When you shoot a broadhead, it slices through those layers with anywhere from 2-4 razors, depending on the broadhead. The surface area it cuts through is quite a bit larger than the arrow shaft. So, in addition to cutting a channel into the target, most broadheads are very sharp on the backside of the razor sides. This means that pulling the arrow out of the target is often easy.

Shooting field points into compressed foam layers is a different story. A field point pierces a channel into the foam, roughly the same diameter as the arrow shaft. It may not cut the layers at all. So, those foam layers remain tightly compressed on the arrow, and it feels like your arrow is suctioned in that thing…… But you can try it out. If you don’t mind pulling field tips from a broadhead target, then, more power to you.

Many archers who also bowhunt have both a field point target and a broadhead target. This is also what I do, and I find it works best. The reason manufacturers make these two types of targets is that each works best for those arrows.


What Makes A Good Target?

Although there are only the two main types of archery targets, there are many different ones available. How do you choose? What should you look for in an archery target?

Durability:

Targets are a unique piece of gear because essentially you are destroying it little by little every time you shoot at it. You want a target that will last as long as possible. A targets durability comes from design and material used.

Design:

Even in a field point target bag design is important. You don’t want a target bag that is just stuffed with material. Why? Because it will not last. Every time your arrow penetrates the target, you will be displacing the material inside. The areas you shoot repeatedly will push out the material until your arrows are passing through the target.

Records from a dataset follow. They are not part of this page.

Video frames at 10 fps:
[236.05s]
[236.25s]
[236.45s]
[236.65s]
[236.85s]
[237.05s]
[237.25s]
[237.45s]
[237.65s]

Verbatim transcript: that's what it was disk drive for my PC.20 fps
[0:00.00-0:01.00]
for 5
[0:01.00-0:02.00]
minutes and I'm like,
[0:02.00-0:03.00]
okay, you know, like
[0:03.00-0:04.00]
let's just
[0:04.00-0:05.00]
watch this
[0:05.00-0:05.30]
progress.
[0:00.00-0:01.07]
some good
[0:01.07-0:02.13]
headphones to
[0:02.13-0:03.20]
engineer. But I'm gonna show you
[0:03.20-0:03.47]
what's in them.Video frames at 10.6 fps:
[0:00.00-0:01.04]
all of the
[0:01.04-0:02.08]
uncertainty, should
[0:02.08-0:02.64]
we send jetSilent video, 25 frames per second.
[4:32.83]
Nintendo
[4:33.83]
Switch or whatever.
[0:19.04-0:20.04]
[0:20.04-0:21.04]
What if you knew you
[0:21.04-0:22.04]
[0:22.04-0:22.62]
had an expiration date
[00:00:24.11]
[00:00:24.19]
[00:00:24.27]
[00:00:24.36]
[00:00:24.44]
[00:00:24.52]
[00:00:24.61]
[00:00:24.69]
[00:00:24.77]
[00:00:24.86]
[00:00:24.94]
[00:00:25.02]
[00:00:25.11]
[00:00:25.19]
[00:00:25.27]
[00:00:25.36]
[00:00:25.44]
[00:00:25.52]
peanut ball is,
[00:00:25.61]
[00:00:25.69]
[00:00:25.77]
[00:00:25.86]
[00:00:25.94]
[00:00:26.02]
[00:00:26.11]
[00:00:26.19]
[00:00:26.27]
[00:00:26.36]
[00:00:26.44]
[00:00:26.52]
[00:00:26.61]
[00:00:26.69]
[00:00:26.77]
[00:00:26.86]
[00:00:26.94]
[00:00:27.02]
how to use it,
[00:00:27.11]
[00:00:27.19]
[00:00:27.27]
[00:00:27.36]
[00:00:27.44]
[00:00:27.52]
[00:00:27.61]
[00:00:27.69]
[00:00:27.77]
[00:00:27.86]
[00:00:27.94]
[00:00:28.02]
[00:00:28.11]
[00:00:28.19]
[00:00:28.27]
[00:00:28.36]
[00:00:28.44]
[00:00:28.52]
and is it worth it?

Most cheap field point targets are just packed with poly filling, and that stuff also gets pulled out of the target when you retrieve arrows. If you leave this kind of bags out in the rain, water gets inside and which causes the poly filling to settle at the bottom.

The good field point targets are made with woven layers inside. They aren’t stuffed, there is a design for the internal material. You want layers and connected material, whatever the material is because when your arrow pierces the target, the internal material surrounds the hole stays in place. This drastically increases the life of your target.

Replaceable cover:

If you want a target to last a long time, get one that has replaceable covers available. This option says something about the target and the manufacturer. If a target has replaceable covers, they know you will destroy the outside cover faster than the inside material. This is the sign of a good target. Also, making new covers available means, the manufacturer isn’t just concerned with profit. With no replacement covers available, you’d have to just buy a whole new target once the outside is destroyed.